The third and final stage of the 10-year redevelopment of Melbourne Park has seen the full potential of this iconic precinct come to life. The overarching goal for the final stage of works was to secure the future of the Australian Open in Melbourne until at least 2036. To achieve this, the precinct needed to evolve to accommodate growing crowds and improve the amenity and overall experience for visitors. We were also aware of the ambition to create better connections and flow both within the precinct and out to the surrounding public transport networks, the river, and the city beyond.
All these ambitions came with significant logistical challenges to meet, requiring innovative design thinking from the project team.
Anchored at the heart of the newly created public realm spaces sits CENTREPIECE, a new function and media centre. It is a carefully balanced negotiation between a complex functional brief and a desire to bring a civic presence to Melbourne Park. The building contains a dedicated auditorium and broadcast centre, a Grand Hall space for events, Pre-Function lobby, and a destination café for the entire precinct; as well as many of the essential operational elements for the precinct: new loading docks, a central kitchen and logistics hub.
Contextually, CENTREPIECE niches into the existing Tennis Australia headquarters to the north and engages openly on the west to Garden Square. The building connects several terraces of substantial height differences ascending from Garden Square towards the newly created Central Terrace.
We worked with Snøhetta and Aspect Studios to incorporate a seamless landscape approach to the surrounding public realm spaces. This means visitors can experience a variety of public spaces while the character of a single precinct is maintained.

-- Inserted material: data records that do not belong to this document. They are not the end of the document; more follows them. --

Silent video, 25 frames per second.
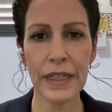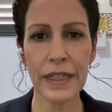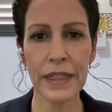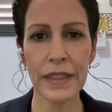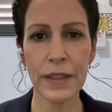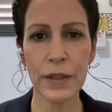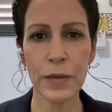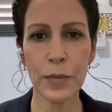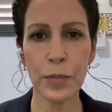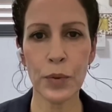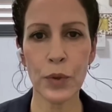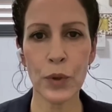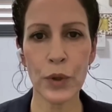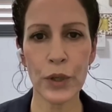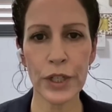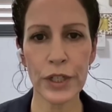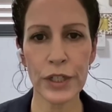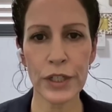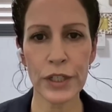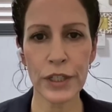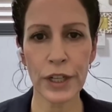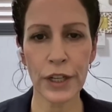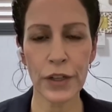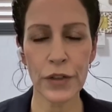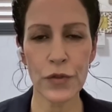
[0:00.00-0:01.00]
is the
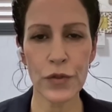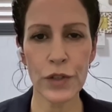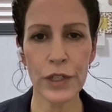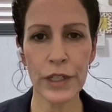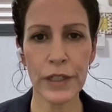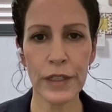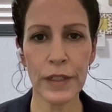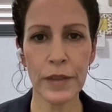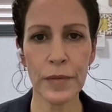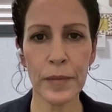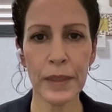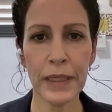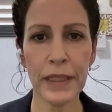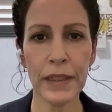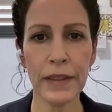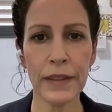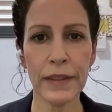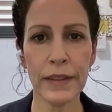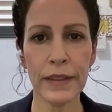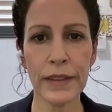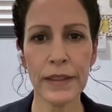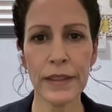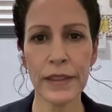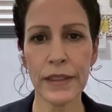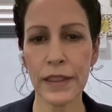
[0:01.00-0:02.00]
poorest country in the Middle
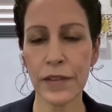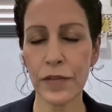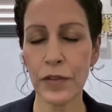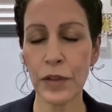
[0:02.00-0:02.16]
East,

We looked to extend the language of some of Melbourne’s most treasured parklands, such as the nearby Birrarung Marr.
Sloping landscape berms have been introduced to connect various elevated site levels. These reinforce the overall landscape design to read as one continual topography. This approach allows the public realm to meet the requirements of both the sports and civic infrastructure of Melbourne Park, letting the landscape guide the flow of visitors. These spaces are intended to be equally as compelling whether you’re passing through on an average day, or as one of a 100,000 strong crowd during the Australian Open.
Obscured from view beneath the Central Terrace sits a new Central Logistics Hub, with loading bays, storage facilities and 1300 square meters of industrial kitchen. The careful structural engineering of this new precinct wide facility allowed the project to hand back more of the precinct to the public. The elevated landscape, complete with deep soil trees, remove any sense of being on a suspended podium.

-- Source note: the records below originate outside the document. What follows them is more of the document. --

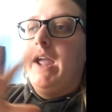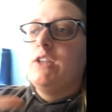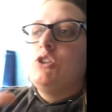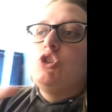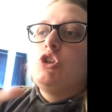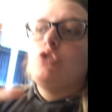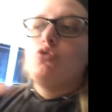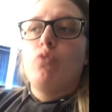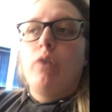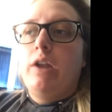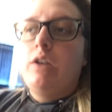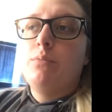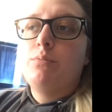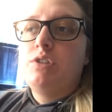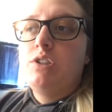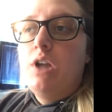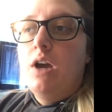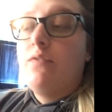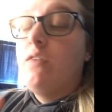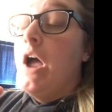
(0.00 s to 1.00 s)
It's just random
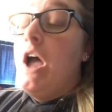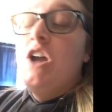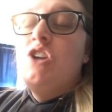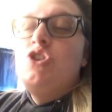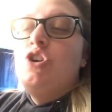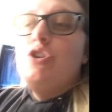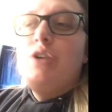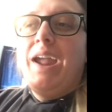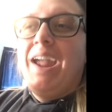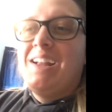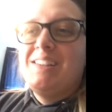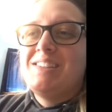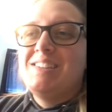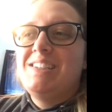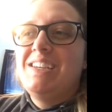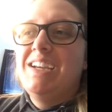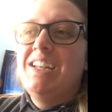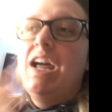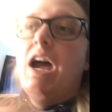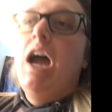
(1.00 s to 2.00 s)
stuff. No, you can't
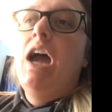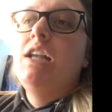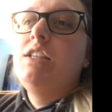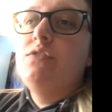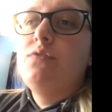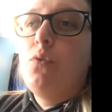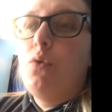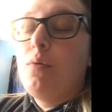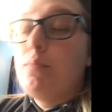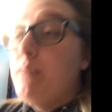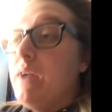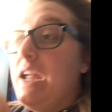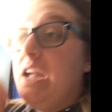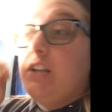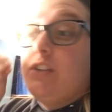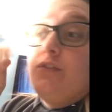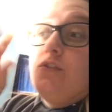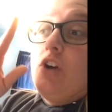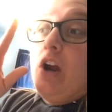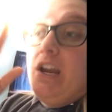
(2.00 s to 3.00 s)
see it. It's for me.
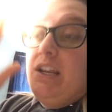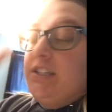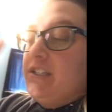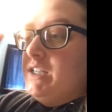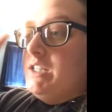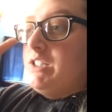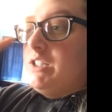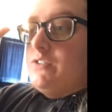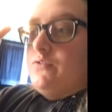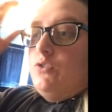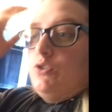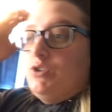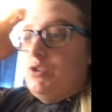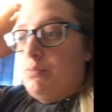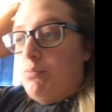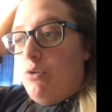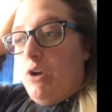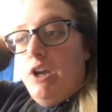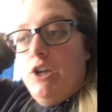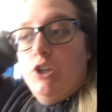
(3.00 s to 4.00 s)
It's for ideas. It's for
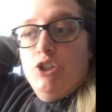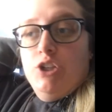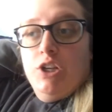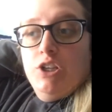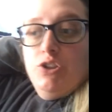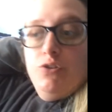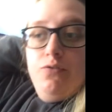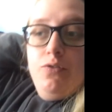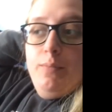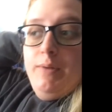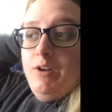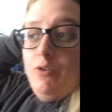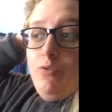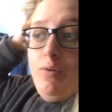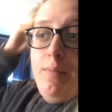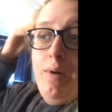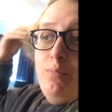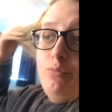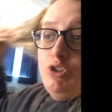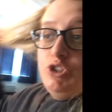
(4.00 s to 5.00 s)
inspiration. It's for me to
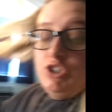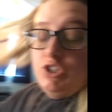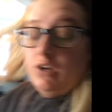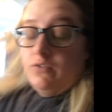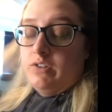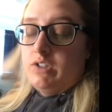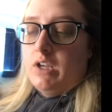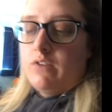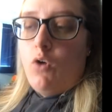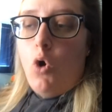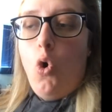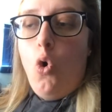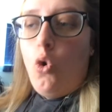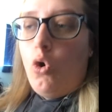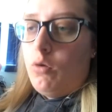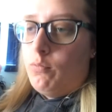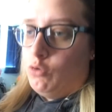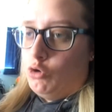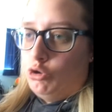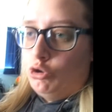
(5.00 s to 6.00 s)
remember stuff because I have
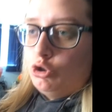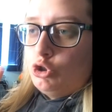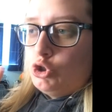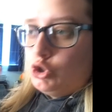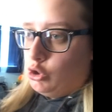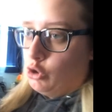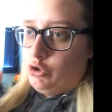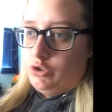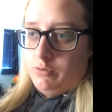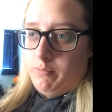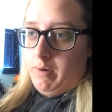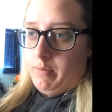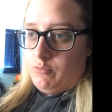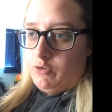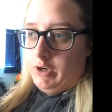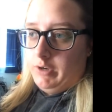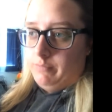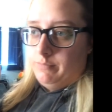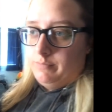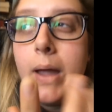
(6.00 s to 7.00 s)
horrible short-term
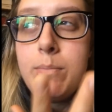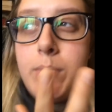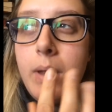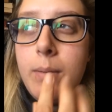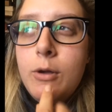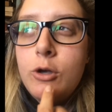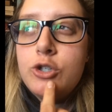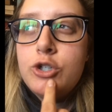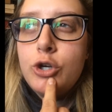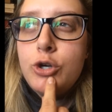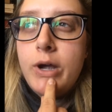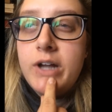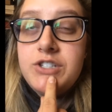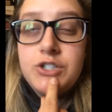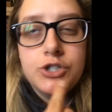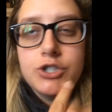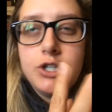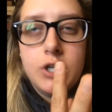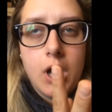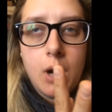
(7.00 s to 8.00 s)
memory. Okay, maybe I'll show you guys
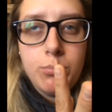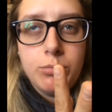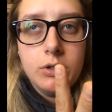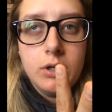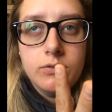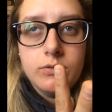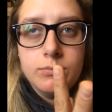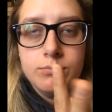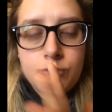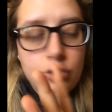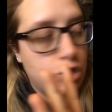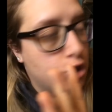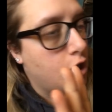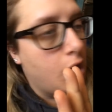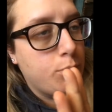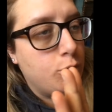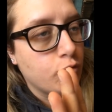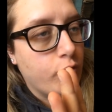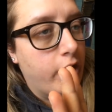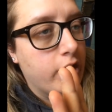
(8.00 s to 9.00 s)
just a couple of them. Just a
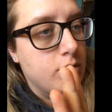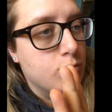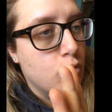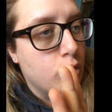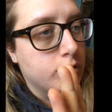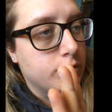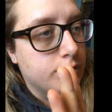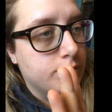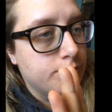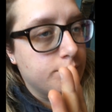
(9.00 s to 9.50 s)
couple random ones.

Overall, the project added over 100 established gumtrees to the precinct in addition to the extensive landscaping works. The trees create a canopy that provides relief from the harsh summer sun and significantly reduces the heat island effect, while maintaining the operational and spatial requirements of the brief. This enduring green infrastructure will mature and continue to provide beauty and amenity to the precinct.
Our team worked collaboratively with Nick Morris of Morris Goding Access Consulting to establish the highest level of accessibility across all new connections within the precinct. We navigated level differences with walkways rather than ramps and included high amenity seating opportunities across the public realm with backrests, armrests and access to shade and drinking fountains. These are just some of the measures we adopted across the precinct and the venues.
Framing the Central Terrace to the east is the new 5,000 seat Kia Arena. Kia Arena is modest in height; a deliberate move not to compete with the sporting monoliths of the precinct. Its full size and capacity are only revealed upon entering from a series of open entry passages surrounding the court.
The architectural language is modest too, such as the carefully detailed façade which calls to mind a pleated tennis skirt. This folded surface captures and reflects light as it changes throughout the day. Here too, universal access was a key driver at every stage of the design process. Entrance from the concourse level into the arena ensures that the accessible and enhanced amenity seating is in the prime viewing spot. At least one percent of all the seats in the arena are wheelchair accessible, which is a rare achievement.
NH Architecture has been involved in the redevelopment of Melbourne Park for the past decade, designing interventions at different scales including Margaret Court Arena, Kia Arena, and CENTREPIECE. This latest stage of works reaffirms the ‘park’ in Melbourne Park and unifies the new public areas with the existing fabric of the precinct.